Music affects our mood, helps us express and process our feelings, and shapes our identities. Given the vital role music plays in our lives, we wanted to see if our text analytics software could give us some insight into how music has changed over the years. This analysis studied a range of songs from different time periods to see whether there are any particular trends in song sentiment over time.
We ran a sentiment analysis on a database of nearly 145,000 songs lyrics ranging from the 1940s to early 2000s. Our initial results showed a significant amount of negative sentiment, particularly in songs from later years (Figure 1).

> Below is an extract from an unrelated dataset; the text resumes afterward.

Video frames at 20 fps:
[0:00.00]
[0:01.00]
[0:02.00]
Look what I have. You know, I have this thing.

While this could lead to some interesting questions and speculations, we first delved a little further into the data for a closer analysis. After hand-scoring a few hundred songs, we began noticing that quite a few of them were difficult to classify into only one sentiment. Some would start out very negative (perhaps along the lines of losing their job, car, house, etc.) but end with an overriding positive line or two (say, “but then I found you and everything changed”). So here was a possible skew factor: perhaps the sentiment scores were not entirely representative of the data because many songs had mixed sentiment and our system simply detects slightly more negative sentiment than positive in them.
To address this possibility, we approached the analysis from a slightly different angle. We gathered sentiment line by line for each song and then took an average of the sentiment for the first and second halves. We then classified each song into a bucket based on its “sentiment topology” (positive-positive, positive-neutral, positive-negative, neutral-positive, etc.) and graphed these across time (Figure 2).

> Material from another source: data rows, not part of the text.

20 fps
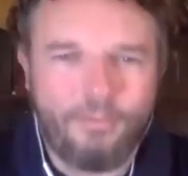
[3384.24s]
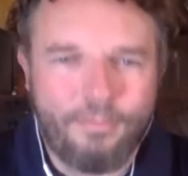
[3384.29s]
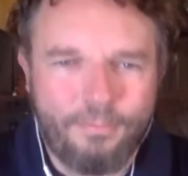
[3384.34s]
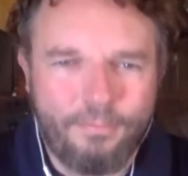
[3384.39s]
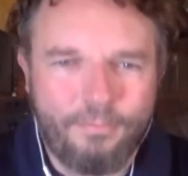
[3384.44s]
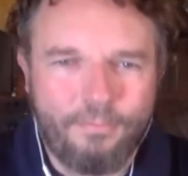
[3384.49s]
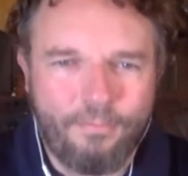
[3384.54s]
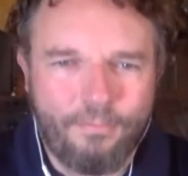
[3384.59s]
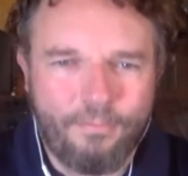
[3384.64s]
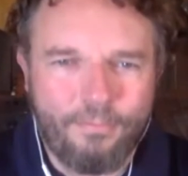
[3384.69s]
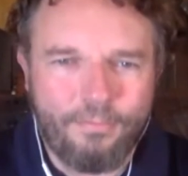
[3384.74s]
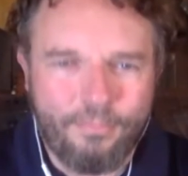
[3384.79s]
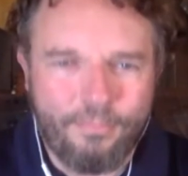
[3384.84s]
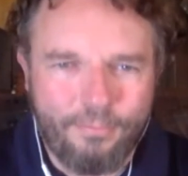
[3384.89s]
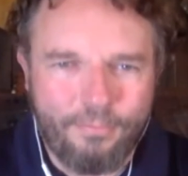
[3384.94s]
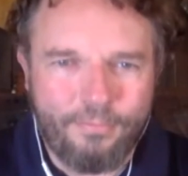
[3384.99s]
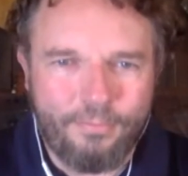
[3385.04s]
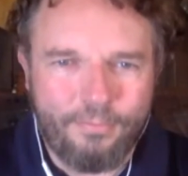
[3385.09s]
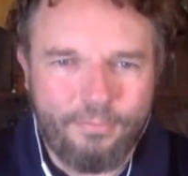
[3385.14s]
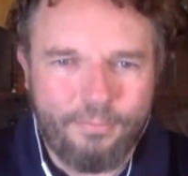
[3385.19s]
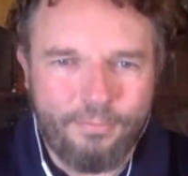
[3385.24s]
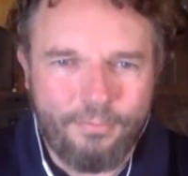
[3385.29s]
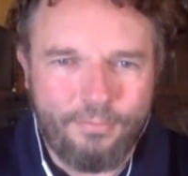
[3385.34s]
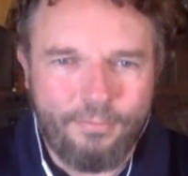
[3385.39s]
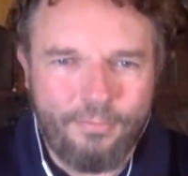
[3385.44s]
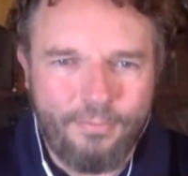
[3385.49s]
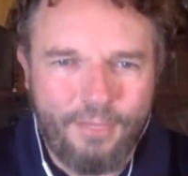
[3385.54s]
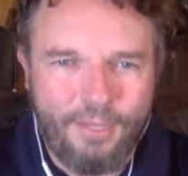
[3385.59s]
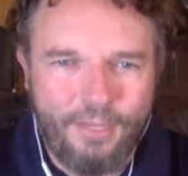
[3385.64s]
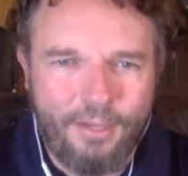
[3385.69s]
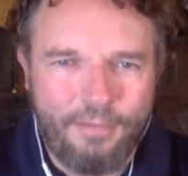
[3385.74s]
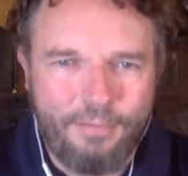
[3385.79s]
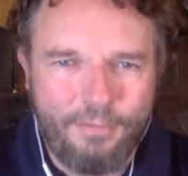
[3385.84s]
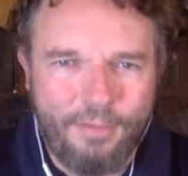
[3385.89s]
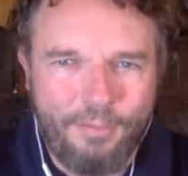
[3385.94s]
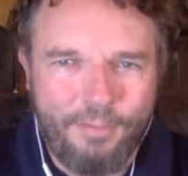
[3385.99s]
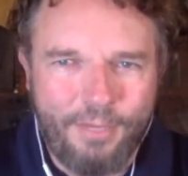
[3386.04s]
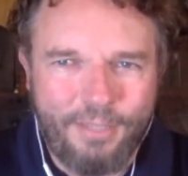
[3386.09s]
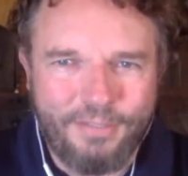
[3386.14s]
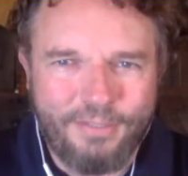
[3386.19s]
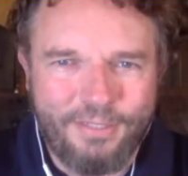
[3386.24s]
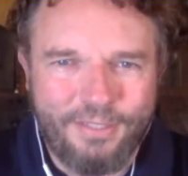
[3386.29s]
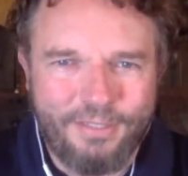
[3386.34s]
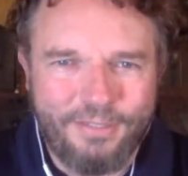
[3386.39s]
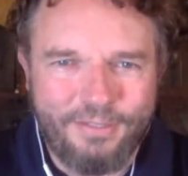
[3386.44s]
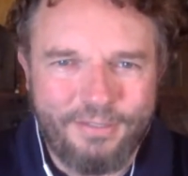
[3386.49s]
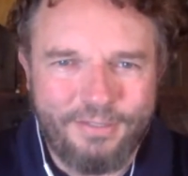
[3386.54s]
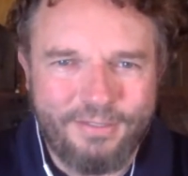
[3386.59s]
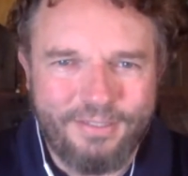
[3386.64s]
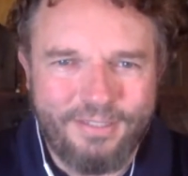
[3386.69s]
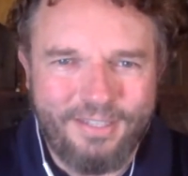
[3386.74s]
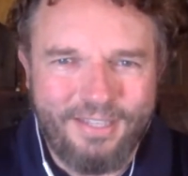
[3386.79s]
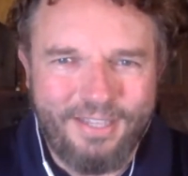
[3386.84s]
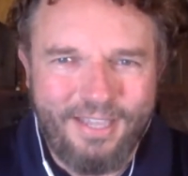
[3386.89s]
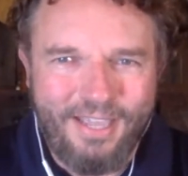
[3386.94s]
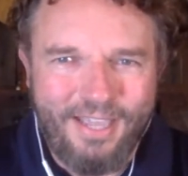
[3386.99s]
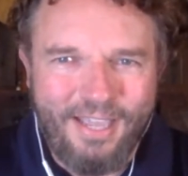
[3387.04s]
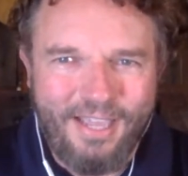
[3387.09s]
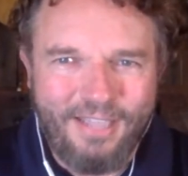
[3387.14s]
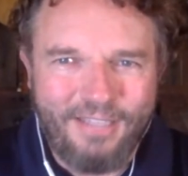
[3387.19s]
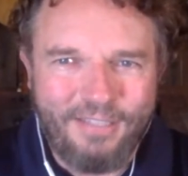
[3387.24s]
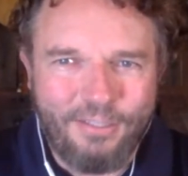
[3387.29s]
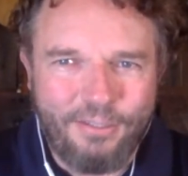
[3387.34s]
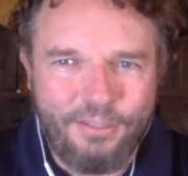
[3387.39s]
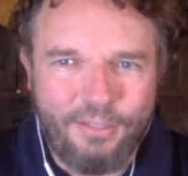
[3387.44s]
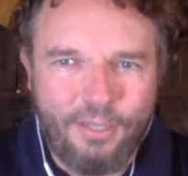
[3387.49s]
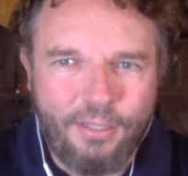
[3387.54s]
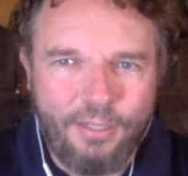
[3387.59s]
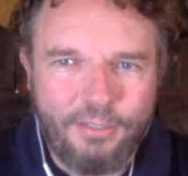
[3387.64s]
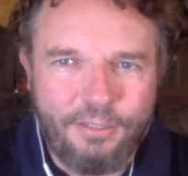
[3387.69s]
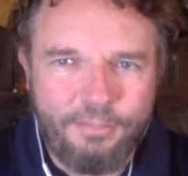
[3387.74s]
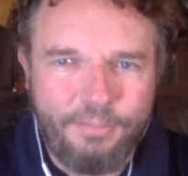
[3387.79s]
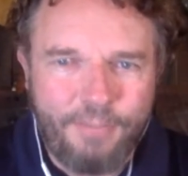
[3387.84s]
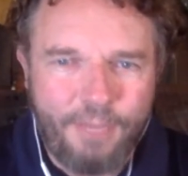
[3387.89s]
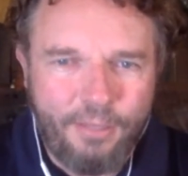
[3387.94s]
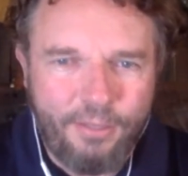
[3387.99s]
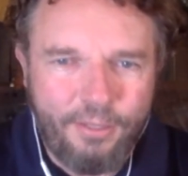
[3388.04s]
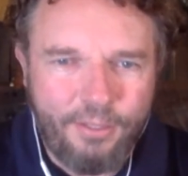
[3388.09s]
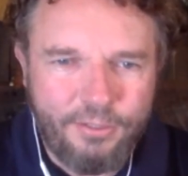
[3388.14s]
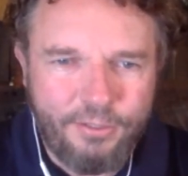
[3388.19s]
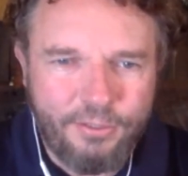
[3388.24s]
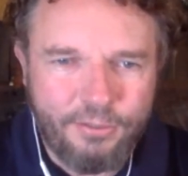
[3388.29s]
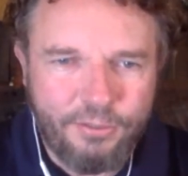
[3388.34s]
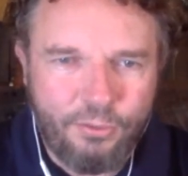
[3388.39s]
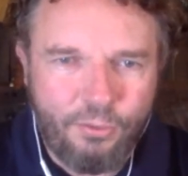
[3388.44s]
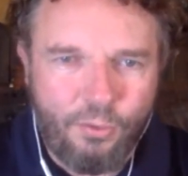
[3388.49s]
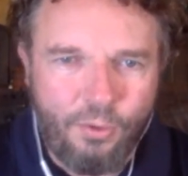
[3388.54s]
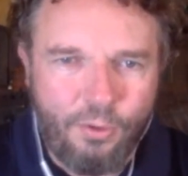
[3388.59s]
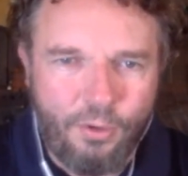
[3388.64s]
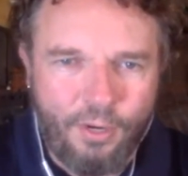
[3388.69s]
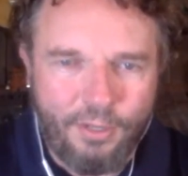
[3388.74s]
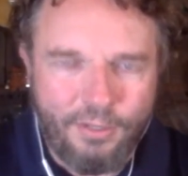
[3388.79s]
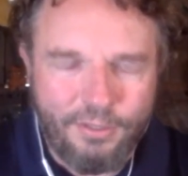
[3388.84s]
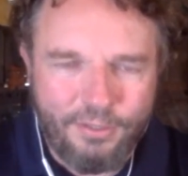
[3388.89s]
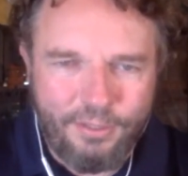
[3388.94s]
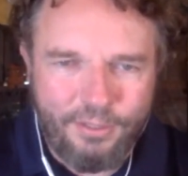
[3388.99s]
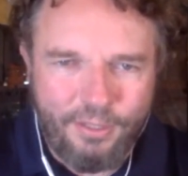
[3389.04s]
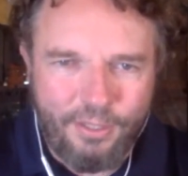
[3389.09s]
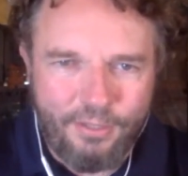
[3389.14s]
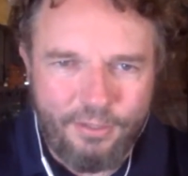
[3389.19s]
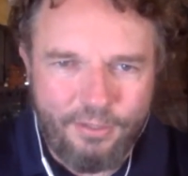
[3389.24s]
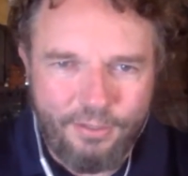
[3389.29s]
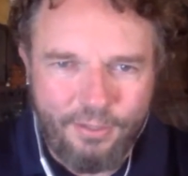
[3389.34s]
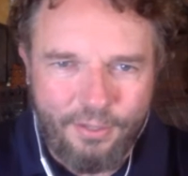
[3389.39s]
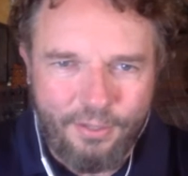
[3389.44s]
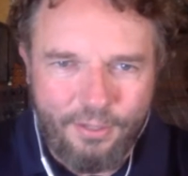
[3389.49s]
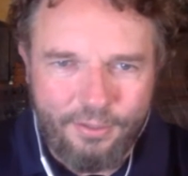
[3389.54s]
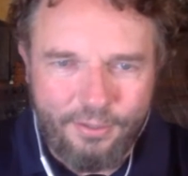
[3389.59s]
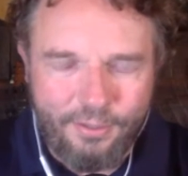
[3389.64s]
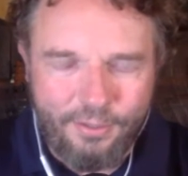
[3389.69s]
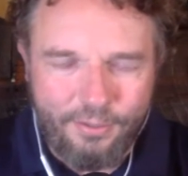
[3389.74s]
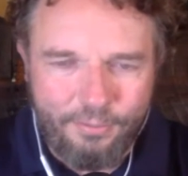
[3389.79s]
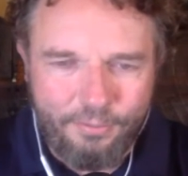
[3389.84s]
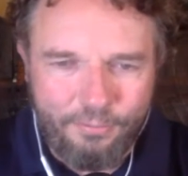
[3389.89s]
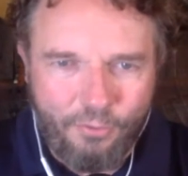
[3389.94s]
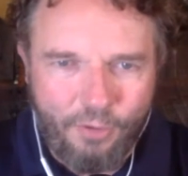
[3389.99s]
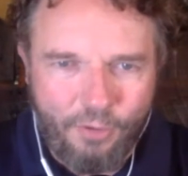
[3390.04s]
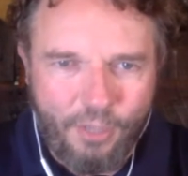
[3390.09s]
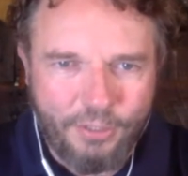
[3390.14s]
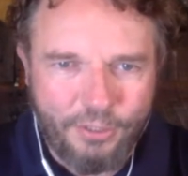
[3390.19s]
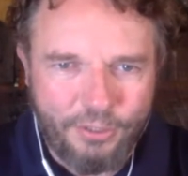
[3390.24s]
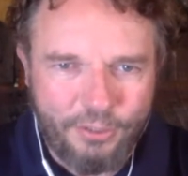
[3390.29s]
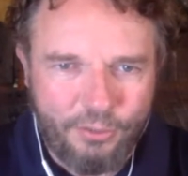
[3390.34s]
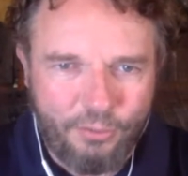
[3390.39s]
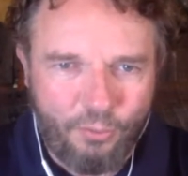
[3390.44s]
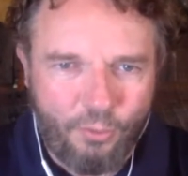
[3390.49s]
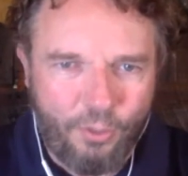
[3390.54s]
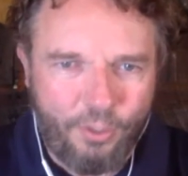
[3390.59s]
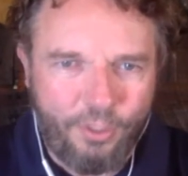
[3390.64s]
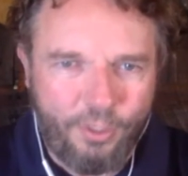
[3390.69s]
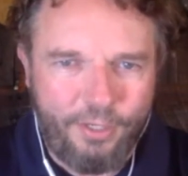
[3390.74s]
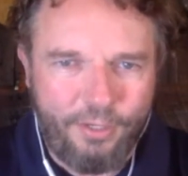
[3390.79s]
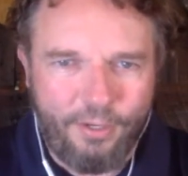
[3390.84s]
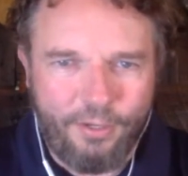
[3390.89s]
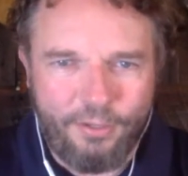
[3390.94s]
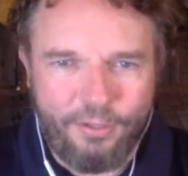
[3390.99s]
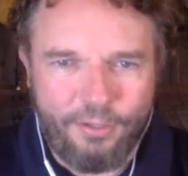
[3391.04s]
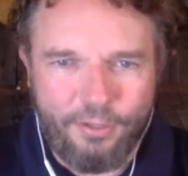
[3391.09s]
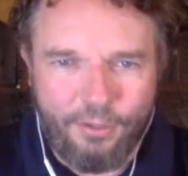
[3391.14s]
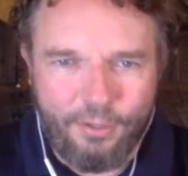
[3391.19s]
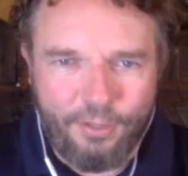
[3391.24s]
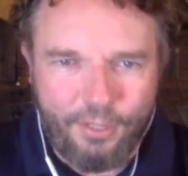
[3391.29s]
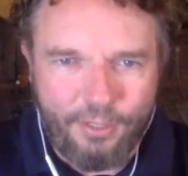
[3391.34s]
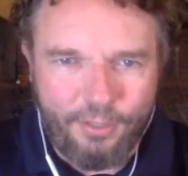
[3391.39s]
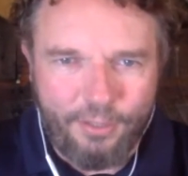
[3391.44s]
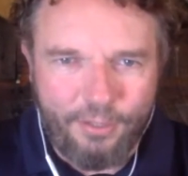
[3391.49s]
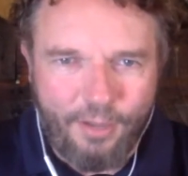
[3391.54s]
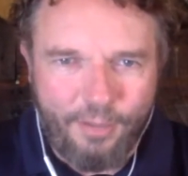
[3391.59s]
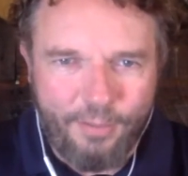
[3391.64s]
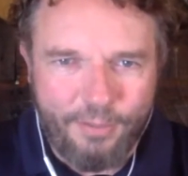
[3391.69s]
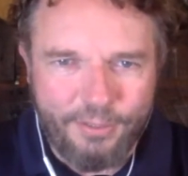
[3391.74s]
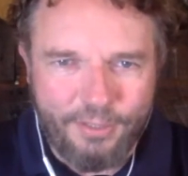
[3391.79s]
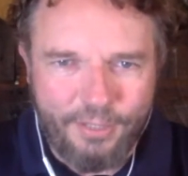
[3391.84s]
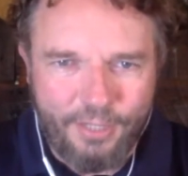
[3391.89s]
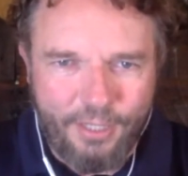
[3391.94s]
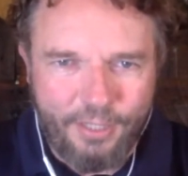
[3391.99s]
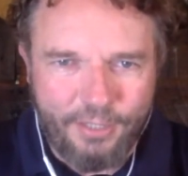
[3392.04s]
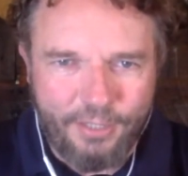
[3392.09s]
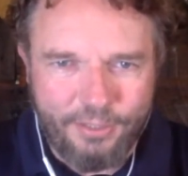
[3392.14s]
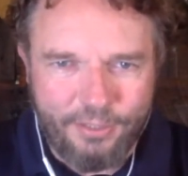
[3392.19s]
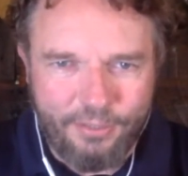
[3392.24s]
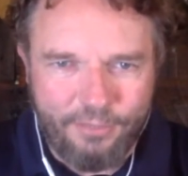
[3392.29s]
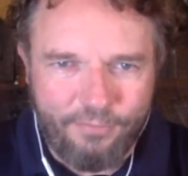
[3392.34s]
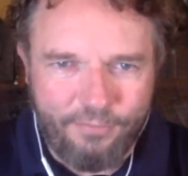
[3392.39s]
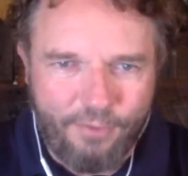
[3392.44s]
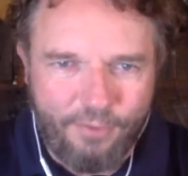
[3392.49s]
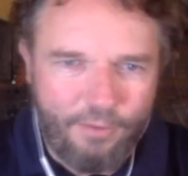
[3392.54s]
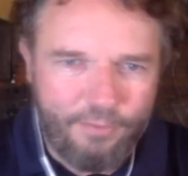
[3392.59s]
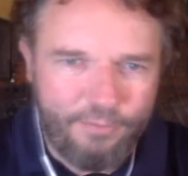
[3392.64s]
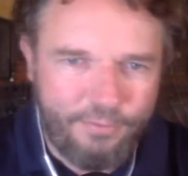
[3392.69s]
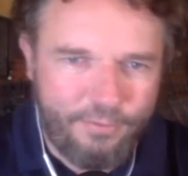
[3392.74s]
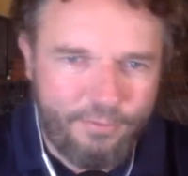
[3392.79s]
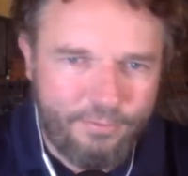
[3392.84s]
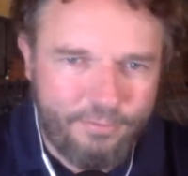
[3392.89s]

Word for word: know? Yeah, that makes sense. So tell us about This Is GWAR. I see that's that's a project you're working on currently, and Thomas Lennon is involved.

While there’s a lot going on in this graph, there are a few trends we found:
- Song selections from earlier decades comprised of far more positive songs than more recent selections, going from 47.65% of the songs from 1940 to 1950 to 28.96% of songs released from 1990 to 2000.
- Negative songs reached an apex in the 1990’s at 35.61% and then drew more level with positive songs from 2010 onwards with 32.5% of those songs being negative and 31.88% being positive.
- There were more sentiment-consistent songs than changing songs in the data set (i.e. more positive-positive and negative-negative songs than positive-negative or negative-positive ones).
Our more nuanced analysis shows that our initial conclusion—that song lyrics in general have expressed more negative sentiment—isn’t far off the mark. Our data shows that songs from the middle of the 20th century were overall much more positive than those at the end of the 20th and beginning of the 21st century. Over half of the songs we analyzed were, in fact, consistently either positive or negative, rather than switching between the two. Could this be a sign of a new pessimistic musical generation? Or perhaps a decrease of a “taboo” view around profanity and topics such as depression have led to greater exploration of negative topics.
There are a few next steps to move beyond this preliminary analysis into song sentiment. Increasing the number of songs would greatly strengthen these results. After all, there’s no such thing as too much data. Additionally, normalizing to ensure all musical genres are weighted equally will yield more “scientific” results, as would a look at the international music industry. Music is a complex field and though our analysis is preliminary, it’s pretty neat what you can glean from just a simple text analysis.